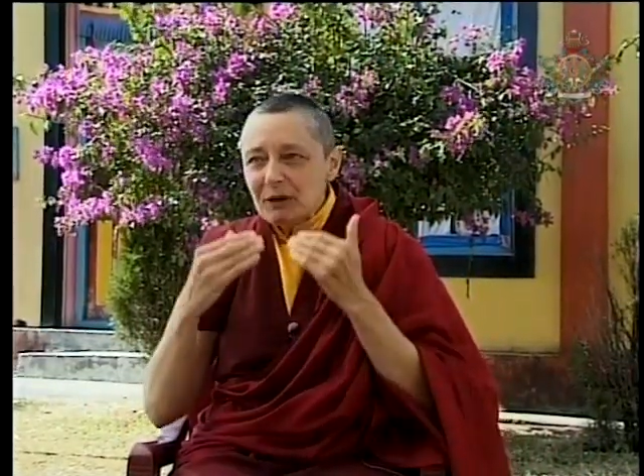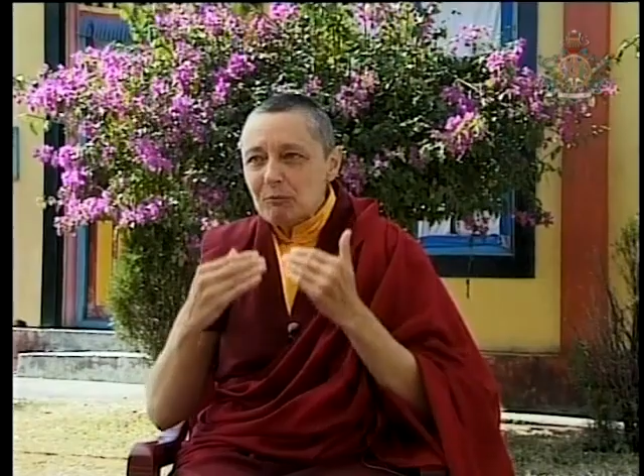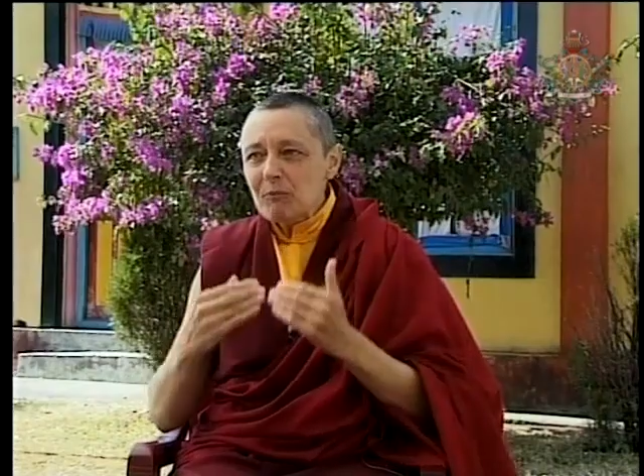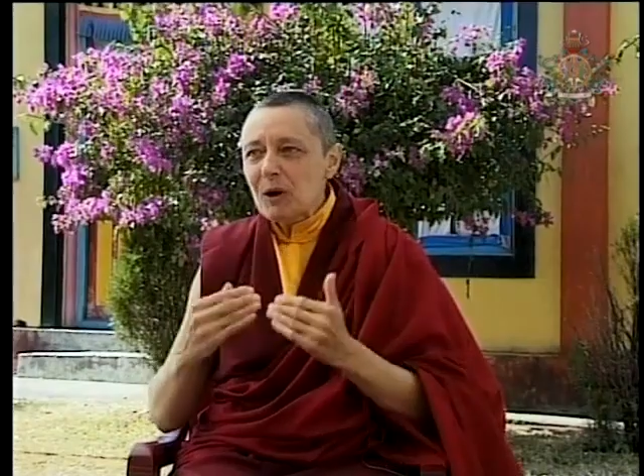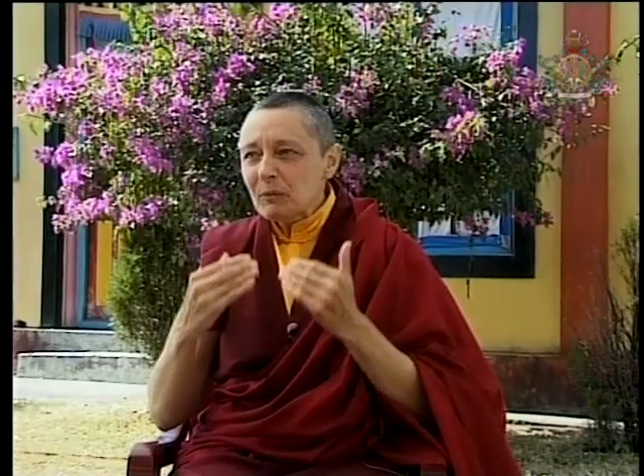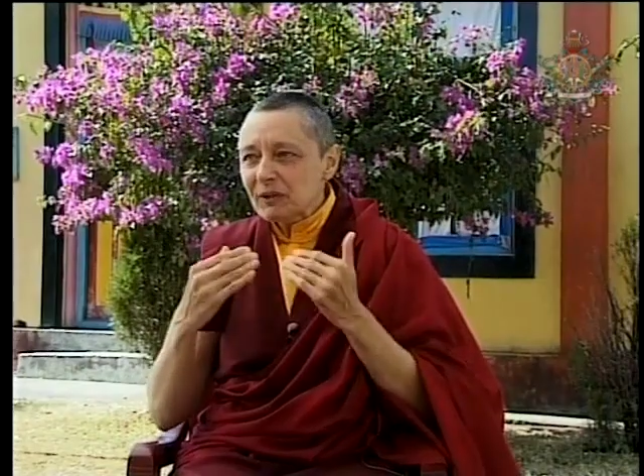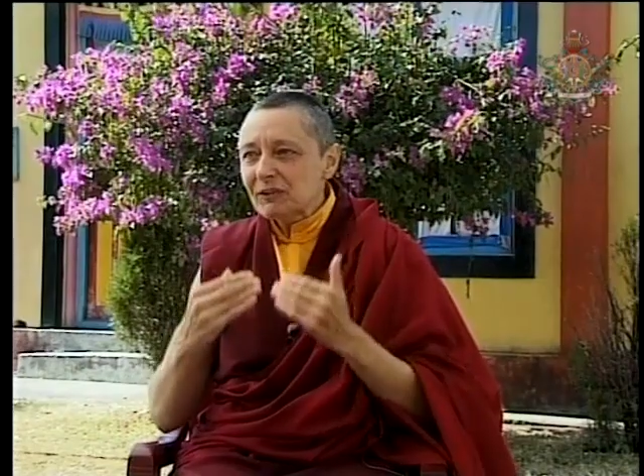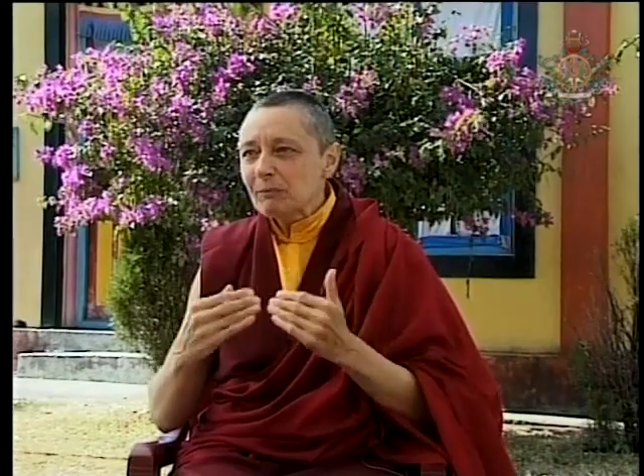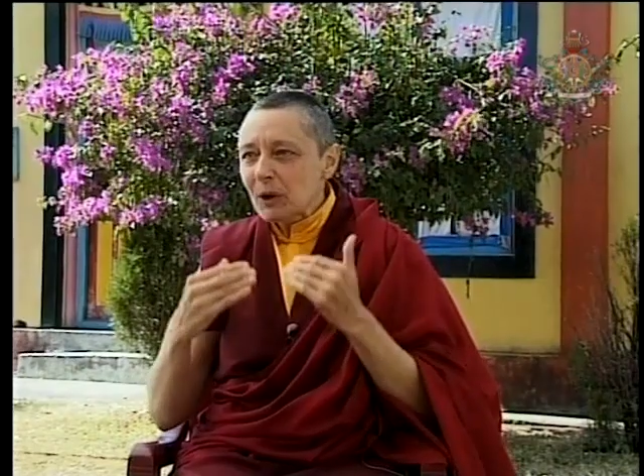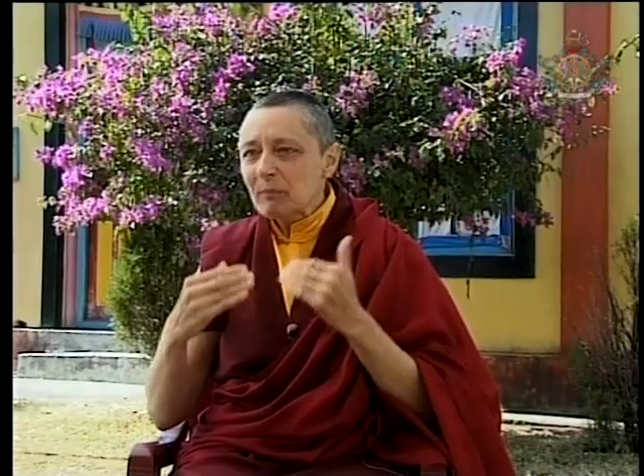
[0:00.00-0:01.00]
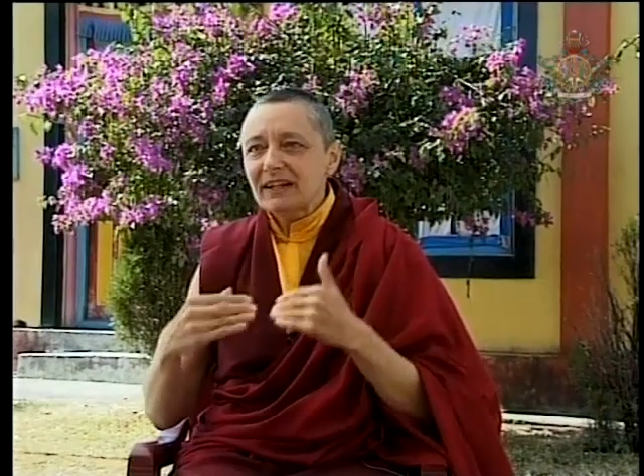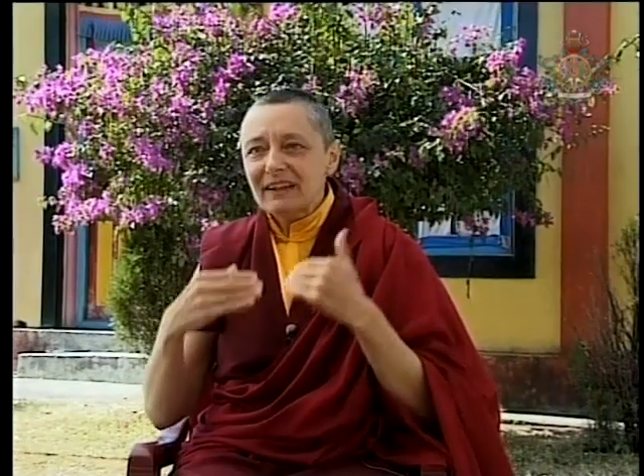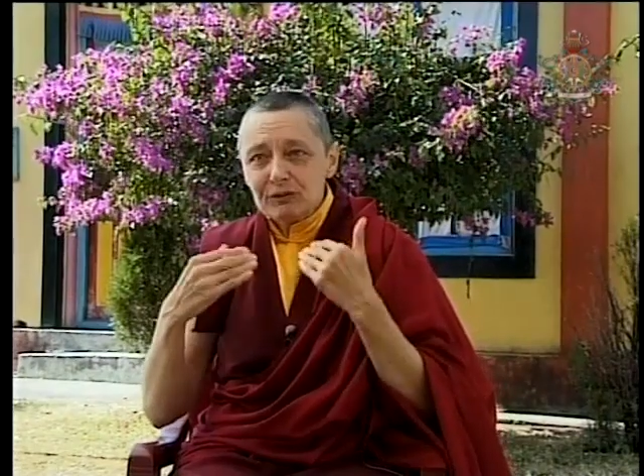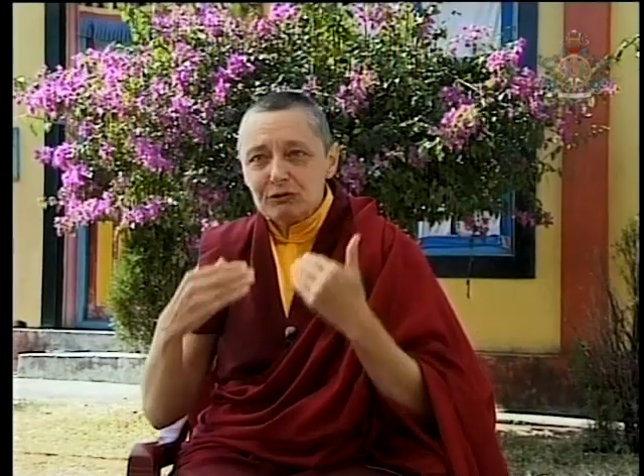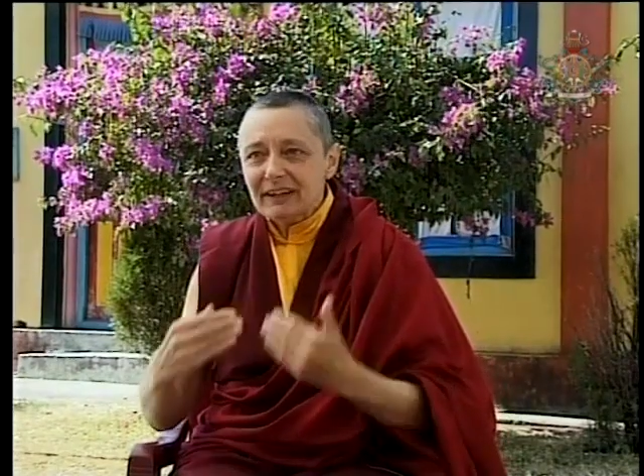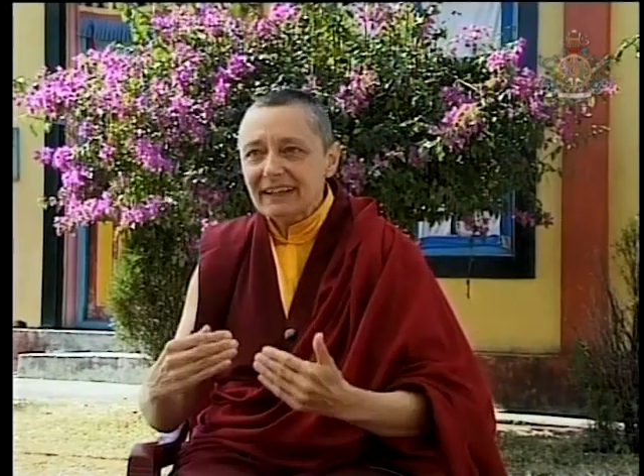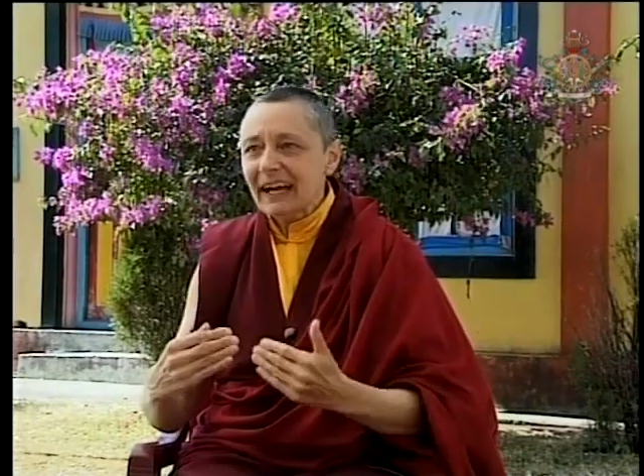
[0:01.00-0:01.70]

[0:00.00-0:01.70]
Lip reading: moment to moment, it's already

-- What needs to be done --
The copy must match the listing above exactly but contain no pictures.

-- Output for this task --
[0:00.00-0:01.00]
[0:01.00-0:01.70]

[0:00.00-0:01.70]
Lip reading: moment to moment, it's already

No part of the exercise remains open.